# [THE PROBLEM]
Restate the data exactly as given and keep the pictures out.

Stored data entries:
· · · · · · ·

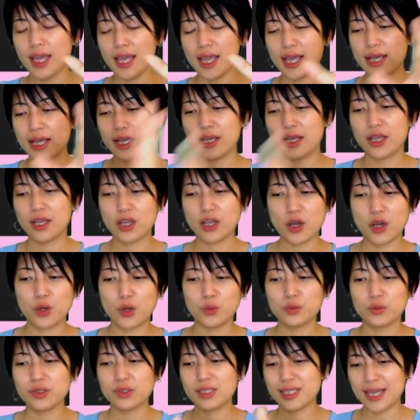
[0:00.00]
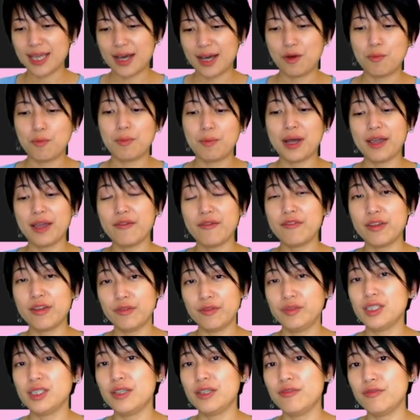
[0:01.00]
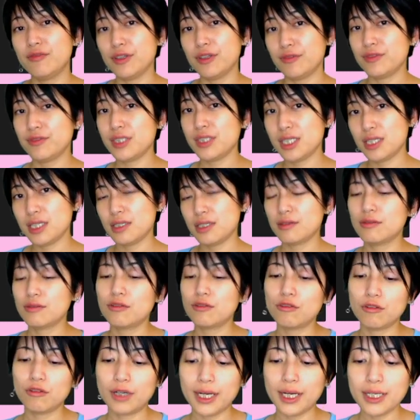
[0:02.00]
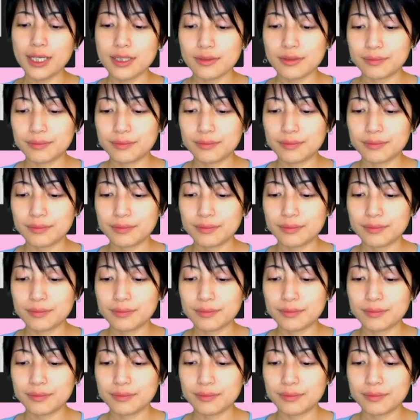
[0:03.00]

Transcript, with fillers: and go down by 50-50, right?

· · · · · · ·

# [TASK OUTPUT]
[0:00.00]
[0:01.00]
[0:02.00]
[0:03.00]

Transcript, with fillers: and go down by 50-50, right?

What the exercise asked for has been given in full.